Direct Frequency Comb Cavity Ring-Down Spectroscopy Using Vernier Filtering.

Abstract

We present direct frequency comb cavity ring-down spectroscopy with Vernier filtering as a straightforward approach to sensitive and multiplexed trace gas detection. The high finesse cavity acts both to extend the interaction length with the sample and as a spectral filter, alleviating the need for dispersive elements or an interferometer. In this demonstration, a free running interband cascade laser was used to generate a comb centered at 3.3 μm covering ∼10 cm^-1 (300 GHz), which was coupled into a high-finesse cavity, providing 0.9 km of effective path length. The Vernier configuration transmitted the comb modes in sequence, and ring-down decays could be initiated either with an acousto-optic modulator or by scanning the cavity length beyond the adiabatic limit, with trade-offs between duty cycle and sensitivity.

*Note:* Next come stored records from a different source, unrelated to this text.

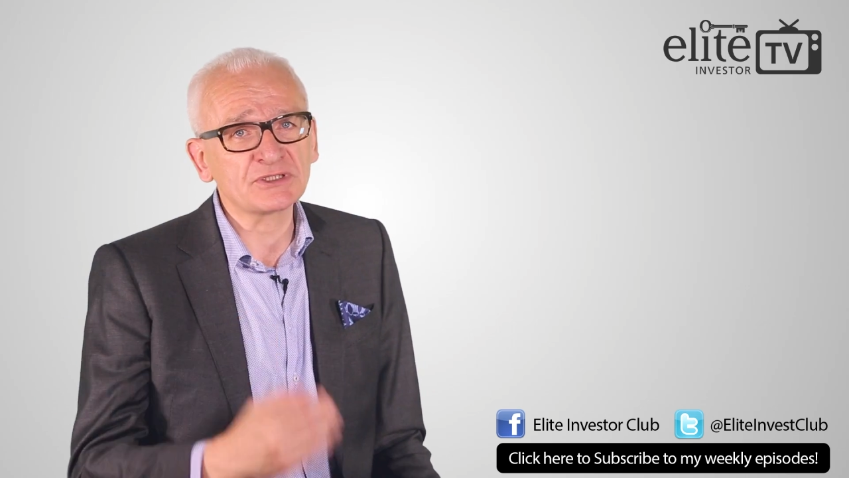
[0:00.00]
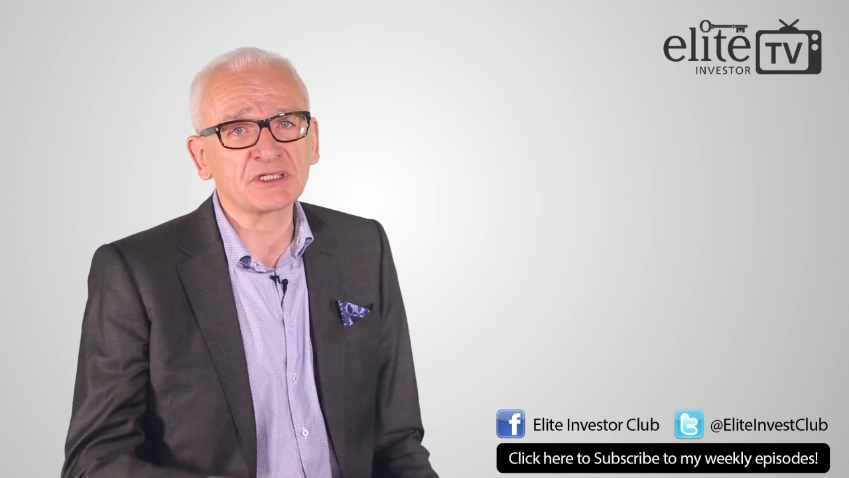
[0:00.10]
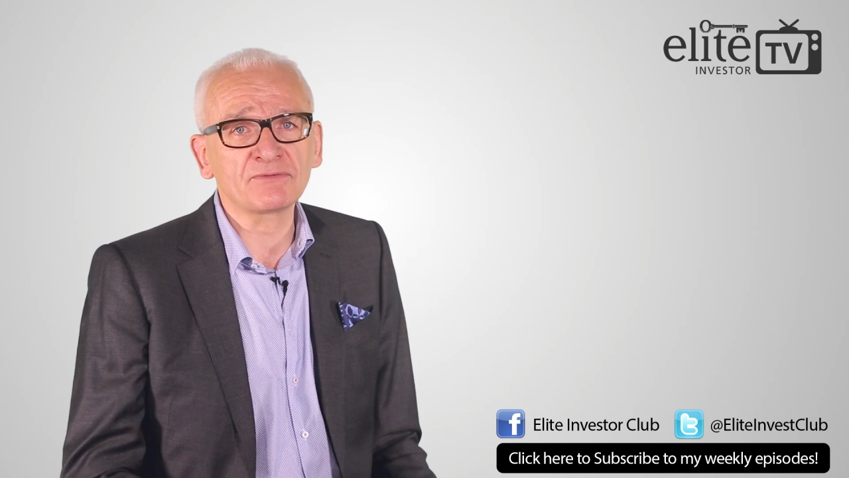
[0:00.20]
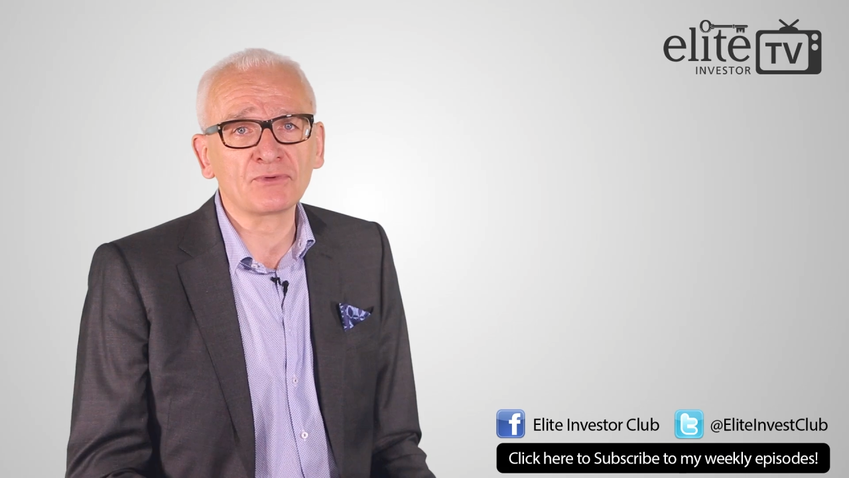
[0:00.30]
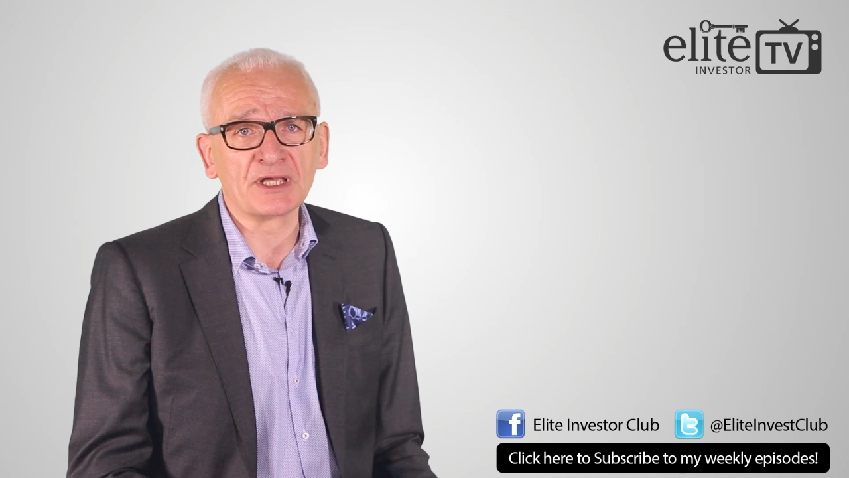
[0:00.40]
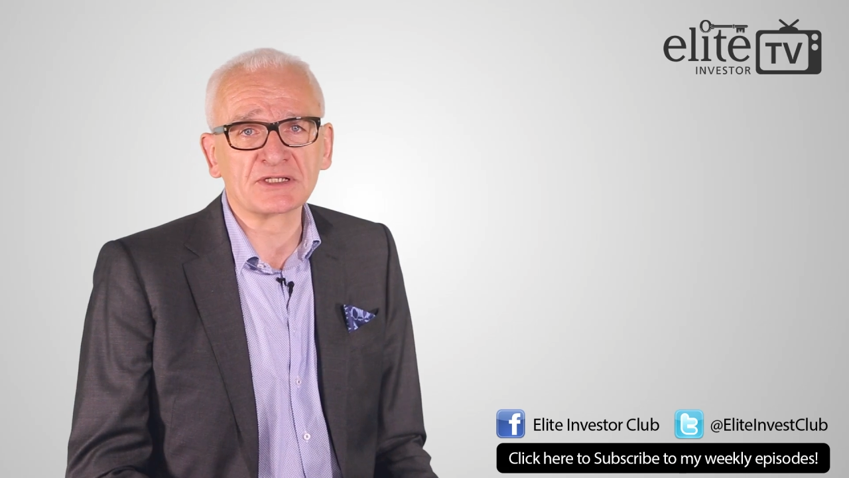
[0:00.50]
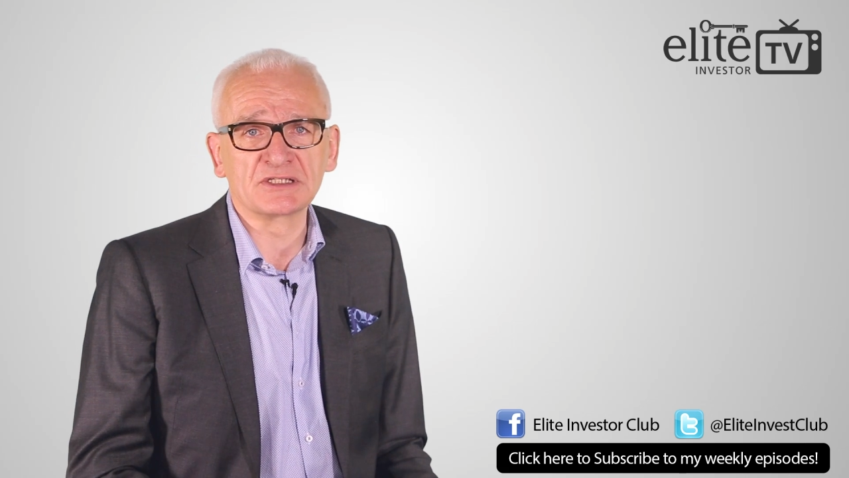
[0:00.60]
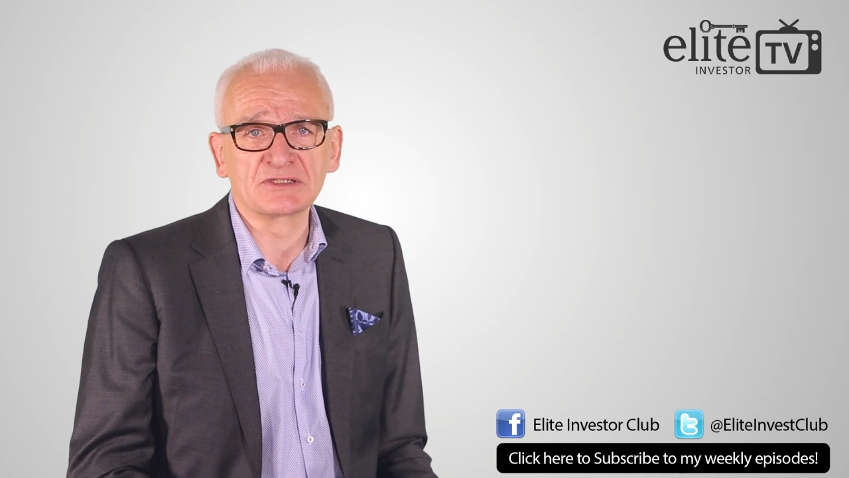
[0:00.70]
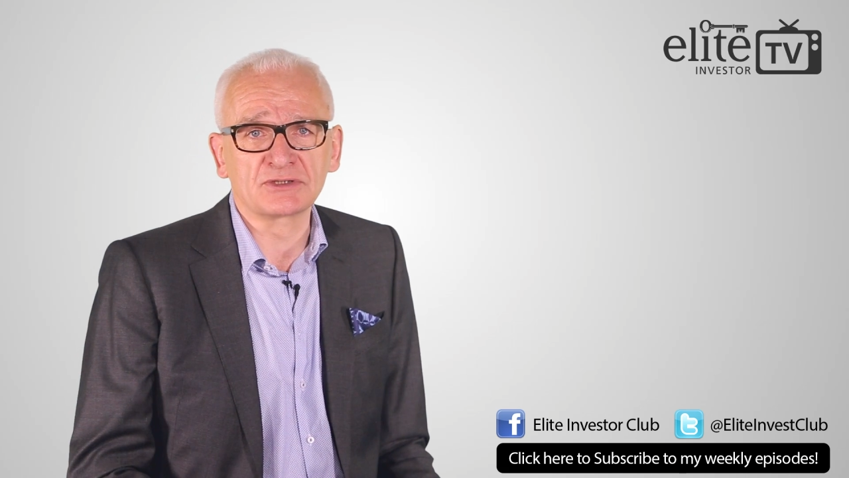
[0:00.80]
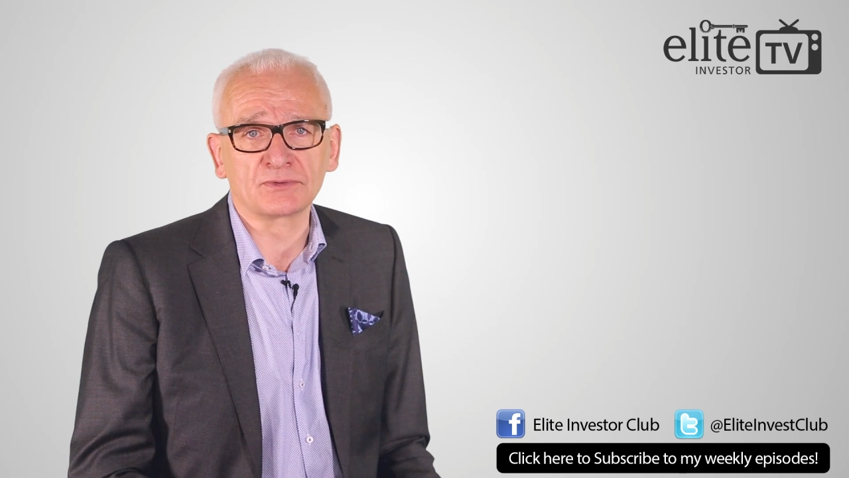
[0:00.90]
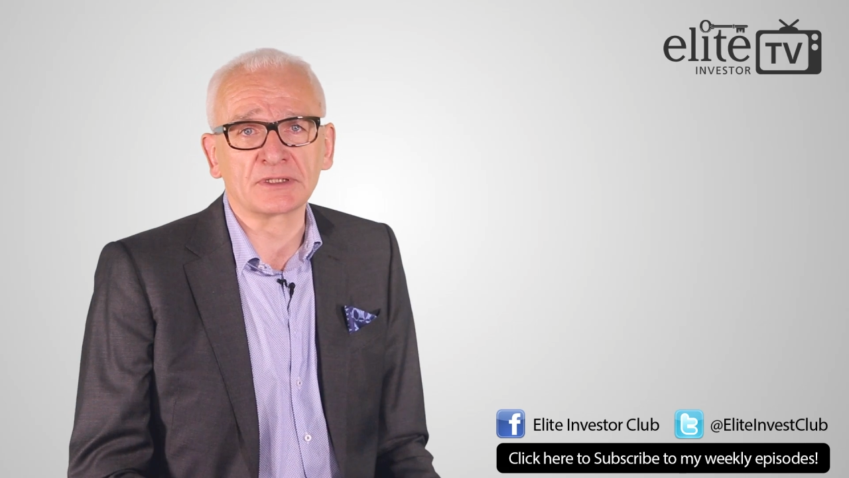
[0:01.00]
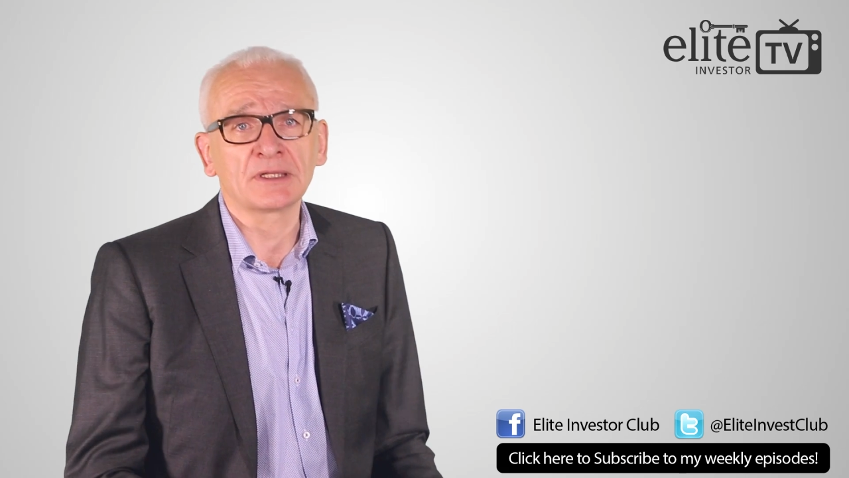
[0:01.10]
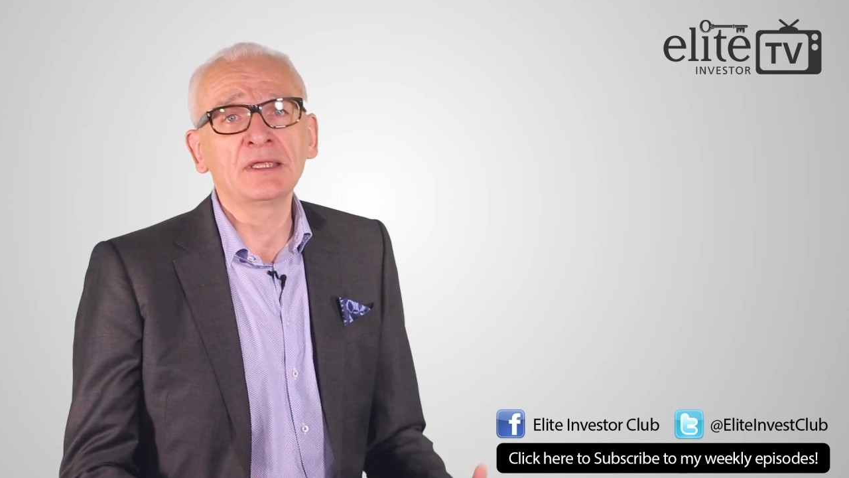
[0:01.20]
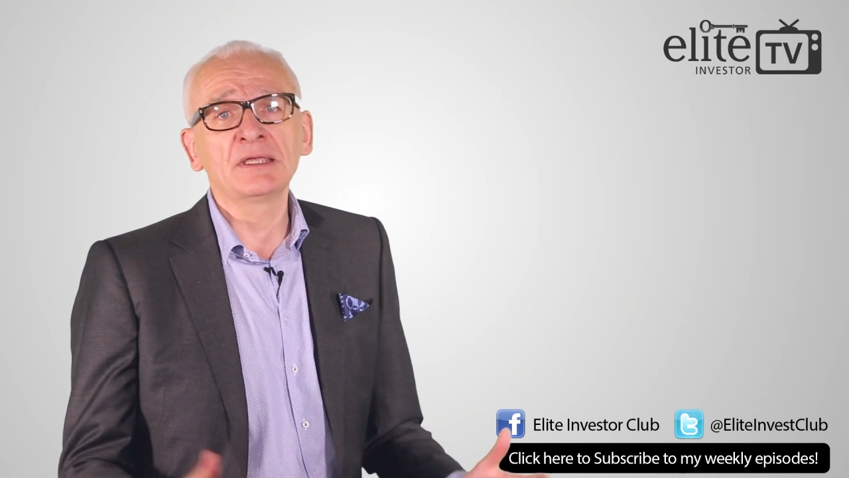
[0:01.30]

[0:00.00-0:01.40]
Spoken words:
to give you access to it,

This implementation achieved a figure of merit of 4.3 × 10^-8 cm^-1 Hz^-1/2 per spectral element, and measurements of toluene demonstrated its ability to observe trace concentrations of a continuum absorber. This method does not require anything beyond a conventional single-mode cavity ring-down instrument other than an optical frequency comb, making it readily accessible to a wide range of applications.